Task to complete:
Nothing is to be left out; print all the entries exactly.

Saved data entries
<<<<
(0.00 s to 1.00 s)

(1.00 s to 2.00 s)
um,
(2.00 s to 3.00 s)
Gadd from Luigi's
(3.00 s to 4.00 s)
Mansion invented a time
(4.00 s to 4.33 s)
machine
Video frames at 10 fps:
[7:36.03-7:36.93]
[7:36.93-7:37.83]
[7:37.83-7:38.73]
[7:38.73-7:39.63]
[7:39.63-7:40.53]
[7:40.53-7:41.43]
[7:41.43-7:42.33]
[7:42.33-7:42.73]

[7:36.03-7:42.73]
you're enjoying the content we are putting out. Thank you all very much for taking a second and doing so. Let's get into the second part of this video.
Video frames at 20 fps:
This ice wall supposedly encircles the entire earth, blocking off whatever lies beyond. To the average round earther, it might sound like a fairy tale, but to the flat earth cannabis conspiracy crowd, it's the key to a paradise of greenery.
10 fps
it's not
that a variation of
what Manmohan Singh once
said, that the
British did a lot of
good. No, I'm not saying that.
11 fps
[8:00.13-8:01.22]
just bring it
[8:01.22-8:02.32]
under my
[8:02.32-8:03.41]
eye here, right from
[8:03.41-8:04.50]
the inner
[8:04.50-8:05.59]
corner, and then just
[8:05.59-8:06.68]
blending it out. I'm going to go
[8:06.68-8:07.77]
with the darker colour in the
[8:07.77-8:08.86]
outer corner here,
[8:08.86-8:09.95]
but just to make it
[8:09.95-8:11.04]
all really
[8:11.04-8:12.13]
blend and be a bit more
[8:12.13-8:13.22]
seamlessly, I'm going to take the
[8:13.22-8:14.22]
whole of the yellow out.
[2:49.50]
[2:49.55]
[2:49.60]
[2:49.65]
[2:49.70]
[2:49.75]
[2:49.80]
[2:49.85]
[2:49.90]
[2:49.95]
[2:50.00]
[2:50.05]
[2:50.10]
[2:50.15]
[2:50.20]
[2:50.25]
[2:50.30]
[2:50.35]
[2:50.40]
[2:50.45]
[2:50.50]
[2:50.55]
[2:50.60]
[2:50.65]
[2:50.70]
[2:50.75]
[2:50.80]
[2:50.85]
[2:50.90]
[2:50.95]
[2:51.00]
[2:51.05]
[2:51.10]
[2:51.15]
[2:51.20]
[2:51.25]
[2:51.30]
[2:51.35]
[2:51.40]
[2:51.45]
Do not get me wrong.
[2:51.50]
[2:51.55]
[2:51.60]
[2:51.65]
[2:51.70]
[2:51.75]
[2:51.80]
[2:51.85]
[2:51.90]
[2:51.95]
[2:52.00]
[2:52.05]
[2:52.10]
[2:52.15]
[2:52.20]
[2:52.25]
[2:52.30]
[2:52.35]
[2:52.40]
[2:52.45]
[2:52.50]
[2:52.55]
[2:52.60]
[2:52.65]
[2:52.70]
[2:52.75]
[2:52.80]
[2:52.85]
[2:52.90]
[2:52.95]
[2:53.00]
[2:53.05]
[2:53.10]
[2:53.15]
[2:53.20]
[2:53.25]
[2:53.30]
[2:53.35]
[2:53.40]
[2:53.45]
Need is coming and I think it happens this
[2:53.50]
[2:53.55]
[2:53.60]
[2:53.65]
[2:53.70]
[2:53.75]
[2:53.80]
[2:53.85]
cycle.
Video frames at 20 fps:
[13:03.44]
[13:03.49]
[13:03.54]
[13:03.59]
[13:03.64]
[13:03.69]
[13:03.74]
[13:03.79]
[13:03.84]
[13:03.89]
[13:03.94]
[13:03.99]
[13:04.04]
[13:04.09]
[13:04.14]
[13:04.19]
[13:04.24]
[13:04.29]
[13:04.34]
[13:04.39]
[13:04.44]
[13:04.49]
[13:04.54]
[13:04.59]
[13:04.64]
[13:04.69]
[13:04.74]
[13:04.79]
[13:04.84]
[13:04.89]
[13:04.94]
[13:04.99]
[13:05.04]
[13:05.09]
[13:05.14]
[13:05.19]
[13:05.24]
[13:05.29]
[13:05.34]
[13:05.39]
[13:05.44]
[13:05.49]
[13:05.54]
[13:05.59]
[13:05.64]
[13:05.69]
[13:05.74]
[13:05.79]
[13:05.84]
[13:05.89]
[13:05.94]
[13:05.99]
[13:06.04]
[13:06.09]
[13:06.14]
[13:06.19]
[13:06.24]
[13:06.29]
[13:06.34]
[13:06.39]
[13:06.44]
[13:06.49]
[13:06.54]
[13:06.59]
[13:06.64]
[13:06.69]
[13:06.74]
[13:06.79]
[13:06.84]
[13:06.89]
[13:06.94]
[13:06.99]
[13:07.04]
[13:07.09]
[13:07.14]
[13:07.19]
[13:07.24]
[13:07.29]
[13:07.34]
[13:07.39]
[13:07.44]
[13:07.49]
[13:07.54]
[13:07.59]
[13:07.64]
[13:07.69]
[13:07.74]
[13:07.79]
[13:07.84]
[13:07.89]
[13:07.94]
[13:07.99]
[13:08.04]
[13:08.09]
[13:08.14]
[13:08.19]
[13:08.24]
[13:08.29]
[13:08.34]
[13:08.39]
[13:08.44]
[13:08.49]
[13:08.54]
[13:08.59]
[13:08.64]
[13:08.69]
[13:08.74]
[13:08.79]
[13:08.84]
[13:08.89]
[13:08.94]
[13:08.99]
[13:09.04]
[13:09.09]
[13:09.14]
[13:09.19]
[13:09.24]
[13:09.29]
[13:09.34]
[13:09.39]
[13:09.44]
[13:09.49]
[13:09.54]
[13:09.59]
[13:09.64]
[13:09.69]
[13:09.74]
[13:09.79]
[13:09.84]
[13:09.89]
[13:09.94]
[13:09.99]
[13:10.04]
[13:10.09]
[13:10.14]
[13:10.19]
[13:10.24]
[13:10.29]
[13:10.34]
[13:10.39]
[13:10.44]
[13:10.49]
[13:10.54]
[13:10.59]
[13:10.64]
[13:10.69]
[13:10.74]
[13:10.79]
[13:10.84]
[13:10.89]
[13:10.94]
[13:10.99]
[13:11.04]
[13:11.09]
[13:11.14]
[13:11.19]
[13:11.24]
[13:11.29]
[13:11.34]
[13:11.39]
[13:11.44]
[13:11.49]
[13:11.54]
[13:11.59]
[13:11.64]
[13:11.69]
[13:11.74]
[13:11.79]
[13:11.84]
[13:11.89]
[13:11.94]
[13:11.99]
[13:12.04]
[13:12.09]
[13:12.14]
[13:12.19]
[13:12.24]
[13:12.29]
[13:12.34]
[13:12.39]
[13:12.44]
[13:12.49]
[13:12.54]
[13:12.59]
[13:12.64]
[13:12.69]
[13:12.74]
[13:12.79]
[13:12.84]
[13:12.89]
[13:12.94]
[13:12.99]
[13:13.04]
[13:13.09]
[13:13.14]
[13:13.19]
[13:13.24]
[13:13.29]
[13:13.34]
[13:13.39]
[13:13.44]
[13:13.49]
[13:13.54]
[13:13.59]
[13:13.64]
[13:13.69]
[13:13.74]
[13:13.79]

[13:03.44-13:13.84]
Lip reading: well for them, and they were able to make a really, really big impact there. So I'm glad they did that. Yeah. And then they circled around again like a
>>>>
Solution below:
(0.00 s to 1.00 s)

(1.00 s to 2.00 s)
um,
(2.00 s to 3.00 s)
Gadd from Luigi's
(3.00 s to 4.00 s)
Mansion invented a time
(4.00 s to 4.33 s)
machine
Video frames at 10 fps:
[7:36.03-7:36.93]
[7:36.93-7:37.83]
[7:37.83-7:38.73]
[7:38.73-7:39.63]
[7:39.63-7:40.53]
[7:40.53-7:41.43]
[7:41.43-7:42.33]
[7:42.33-7:42.73]

[7:36.03-7:42.73]
you're enjoying the content we are putting out. Thank you all very much for taking a second and doing so. Let's get into the second part of this video.
Video frames at 20 fps:
This ice wall supposedly encircles the entire earth, blocking off whatever lies beyond. To the average round earther, it might sound like a fairy tale, but to the flat earth cannabis conspiracy crowd, it's the key to a paradise of greenery.
10 fps
it's not
that a variation of
what Manmohan Singh once
said, that the
British did a lot of
good. No, I'm not saying that.
11 fps
[8:00.13-8:01.22]
just bring it
[8:01.22-8:02.32]
under my
[8:02.32-8:03.41]
eye here, right from
[8:03.41-8:04.50]
the inner
[8:04.50-8:05.59]
corner, and then just
[8:05.59-8:06.68]
blending it out. I'm going to go
[8:06.68-8:07.77]
with the darker colour in the
[8:07.77-8:08.86]
outer corner here,
[8:08.86-8:09.95]
but just to make it
[8:09.95-8:11.04]
all really
[8:11.04-8:12.13]
blend and be a bit more
[8:12.13-8:13.22]
seamlessly, I'm going to take the
[8:13.22-8:14.22]
whole of the yellow out.
[2:49.50]
[2:49.55]
[2:49.60]
[2:49.65]
[2:49.70]
[2:49.75]
[2:49.80]
[2:49.85]
[2:49.90]
[2:49.95]
[2:50.00]
[2:50.05]
[2:50.10]
[2:50.15]
[2:50.20]
[2:50.25]
[2:50.30]
[2:50.35]
[2:50.40]
[2:50.45]
[2:50.50]
[2:50.55]
[2:50.60]
[2:50.65]
[2:50.70]
[2:50.75]
[2:50.80]
[2:50.85]
[2:50.90]
[2:50.95]
[2:51.00]
[2:51.05]
[2:51.10]
[2:51.15]
[2:51.20]
[2:51.25]
[2:51.30]
[2:51.35]
[2:51.40]
[2:51.45]
Do not get me wrong.
[2:51.50]
[2:51.55]
[2:51.60]
[2:51.65]
[2:51.70]
[2:51.75]
[2:51.80]
[2:51.85]
[2:51.90]
[2:51.95]
[2:52.00]
[2:52.05]
[2:52.10]
[2:52.15]
[2:52.20]
[2:52.25]
[2:52.30]
[2:52.35]
[2:52.40]
[2:52.45]
[2:52.50]
[2:52.55]
[2:52.60]
[2:52.65]
[2:52.70]
[2:52.75]
[2:52.80]
[2:52.85]
[2:52.90]
[2:52.95]
[2:53.00]
[2:53.05]
[2:53.10]
[2:53.15]
[2:53.20]
[2:53.25]
[2:53.30]
[2:53.35]
[2:53.40]
[2:53.45]
Need is coming and I think it happens this
[2:53.50]
[2:53.55]
[2:53.60]
[2:53.65]
[2:53.70]
[2:53.75]
[2:53.80]
[2:53.85]
cycle.
Video frames at 20 fps:
[13:03.44]
[13:03.49]
[13:03.54]
[13:03.59]
[13:03.64]
[13:03.69]
[13:03.74]
[13:03.79]
[13:03.84]
[13:03.89]
[13:03.94]
[13:03.99]
[13:04.04]
[13:04.09]
[13:04.14]
[13:04.19]
[13:04.24]
[13:04.29]
[13:04.34]
[13:04.39]
[13:04.44]
[13:04.49]
[13:04.54]
[13:04.59]
[13:04.64]
[13:04.69]
[13:04.74]
[13:04.79]
[13:04.84]
[13:04.89]
[13:04.94]
[13:04.99]
[13:05.04]
[13:05.09]
[13:05.14]
[13:05.19]
[13:05.24]
[13:05.29]
[13:05.34]
[13:05.39]
[13:05.44]
[13:05.49]
[13:05.54]
[13:05.59]
[13:05.64]
[13:05.69]
[13:05.74]
[13:05.79]
[13:05.84]
[13:05.89]
[13:05.94]
[13:05.99]
[13:06.04]
[13:06.09]
[13:06.14]
[13:06.19]
[13:06.24]
[13:06.29]
[13:06.34]
[13:06.39]
[13:06.44]
[13:06.49]
[13:06.54]
[13:06.59]
[13:06.64]
[13:06.69]
[13:06.74]
[13:06.79]
[13:06.84]
[13:06.89]
[13:06.94]
[13:06.99]
[13:07.04]
[13:07.09]
[13:07.14]
[13:07.19]
[13:07.24]
[13:07.29]
[13:07.34]
[13:07.39]
[13:07.44]
[13:07.49]
[13:07.54]
[13:07.59]
[13:07.64]
[13:07.69]
[13:07.74]
[13:07.79]
[13:07.84]
[13:07.89]
[13:07.94]
[13:07.99]
[13:08.04]
[13:08.09]
[13:08.14]
[13:08.19]
[13:08.24]
[13:08.29]
[13:08.34]
[13:08.39]
[13:08.44]
[13:08.49]
[13:08.54]
[13:08.59]
[13:08.64]
[13:08.69]
[13:08.74]
[13:08.79]
[13:08.84]
[13:08.89]
[13:08.94]
[13:08.99]
[13:09.04]
[13:09.09]
[13:09.14]
[13:09.19]
[13:09.24]
[13:09.29]
[13:09.34]
[13:09.39]
[13:09.44]
[13:09.49]
[13:09.54]
[13:09.59]
[13:09.64]
[13:09.69]
[13:09.74]
[13:09.79]
[13:09.84]
[13:09.89]
[13:09.94]
[13:09.99]
[13:10.04]
[13:10.09]
[13:10.14]
[13:10.19]
[13:10.24]
[13:10.29]
[13:10.34]
[13:10.39]
[13:10.44]
[13:10.49]
[13:10.54]
[13:10.59]
[13:10.64]
[13:10.69]
[13:10.74]
[13:10.79]
[13:10.84]
[13:10.89]
[13:10.94]
[13:10.99]
[13:11.04]
[13:11.09]
[13:11.14]
[13:11.19]
[13:11.24]
[13:11.29]
[13:11.34]
[13:11.39]
[13:11.44]
[13:11.49]
[13:11.54]
[13:11.59]
[13:11.64]
[13:11.69]
[13:11.74]
[13:11.79]
[13:11.84]
[13:11.89]
[13:11.94]
[13:11.99]
[13:12.04]
[13:12.09]
[13:12.14]
[13:12.19]
[13:12.24]
[13:12.29]
[13:12.34]
[13:12.39]
[13:12.44]
[13:12.49]
[13:12.54]
[13:12.59]
[13:12.64]
[13:12.69]
[13:12.74]
[13:12.79]
[13:12.84]
[13:12.89]
[13:12.94]
[13:12.99]
[13:13.04]
[13:13.09]
[13:13.14]
[13:13.19]
[13:13.24]
[13:13.29]
[13:13.34]
[13:13.39]
[13:13.44]
[13:13.49]
[13:13.54]
[13:13.59]
[13:13.64]
[13:13.69]
[13:13.74]
[13:13.79]

[13:03.44-13:13.84]
Lip reading: well for them, and they were able to make a really, really big impact there. So I'm glad they did that. Yeah. And then they circled around again like a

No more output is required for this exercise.